» TASK REQUIREMENTS
Set down the lines below, exactly, starting at the one that contains "[5:19.46-5:20.36]" and stopping at the last line, inclusive. Omit pictures.

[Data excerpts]
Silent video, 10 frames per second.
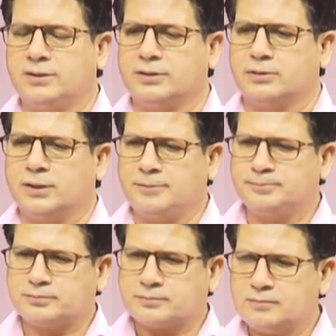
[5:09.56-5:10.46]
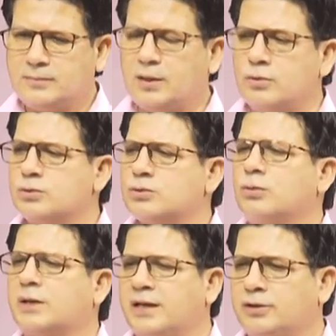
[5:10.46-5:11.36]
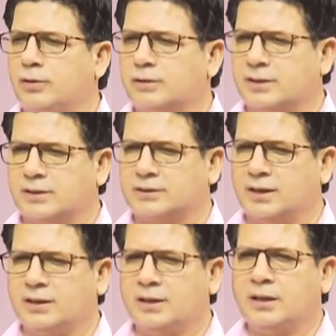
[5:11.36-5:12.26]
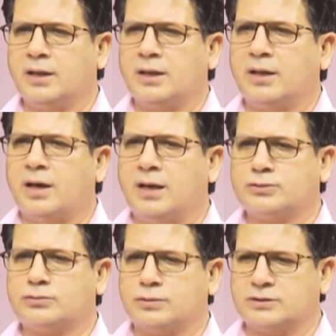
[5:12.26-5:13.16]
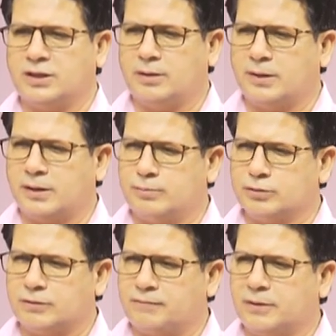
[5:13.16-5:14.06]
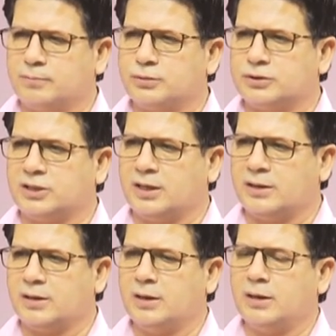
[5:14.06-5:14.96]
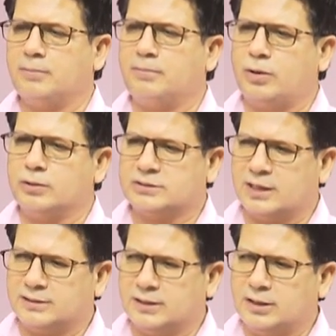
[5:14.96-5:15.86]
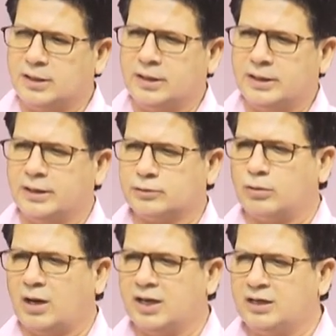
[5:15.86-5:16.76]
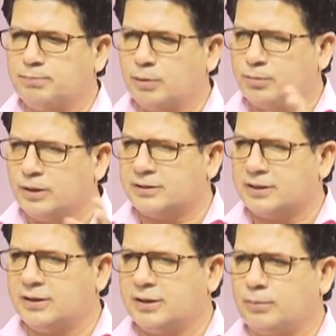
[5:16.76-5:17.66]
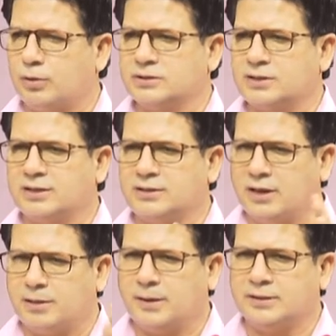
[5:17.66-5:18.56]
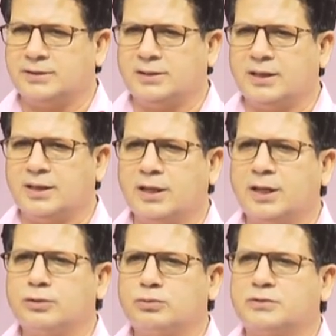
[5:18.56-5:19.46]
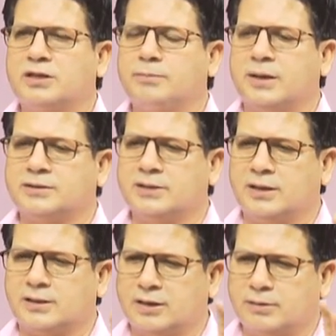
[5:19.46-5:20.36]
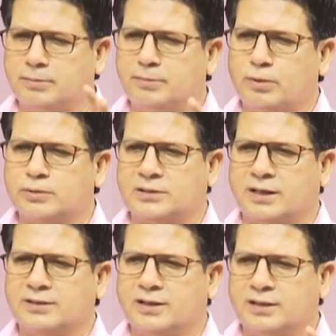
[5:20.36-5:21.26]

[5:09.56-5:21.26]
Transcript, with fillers: ये जो है उसको कैरी ऑन करता है ख़ास तौर से हमारा मुजफ्फ़रपुर शहर बहुत ज़्यादा एक तो हाईली पॉपुलेटेड है बहुत ज़्यादा आबादी है दूसरी बात यहाँ डैम्प बहुत ज़्यादा है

» RESPONSE
[5:19.46-5:20.36]
[5:20.36-5:21.26]

[5:09.56-5:21.26]
Transcript, with fillers: ये जो है उसको कैरी ऑन करता है ख़ास तौर से हमारा मुजफ्फ़रपुर शहर बहुत ज़्यादा एक तो हाईली पॉपुलेटेड है बहुत ज़्यादा आबादी है दूसरी बात यहाँ डैम्प बहुत ज़्यादा है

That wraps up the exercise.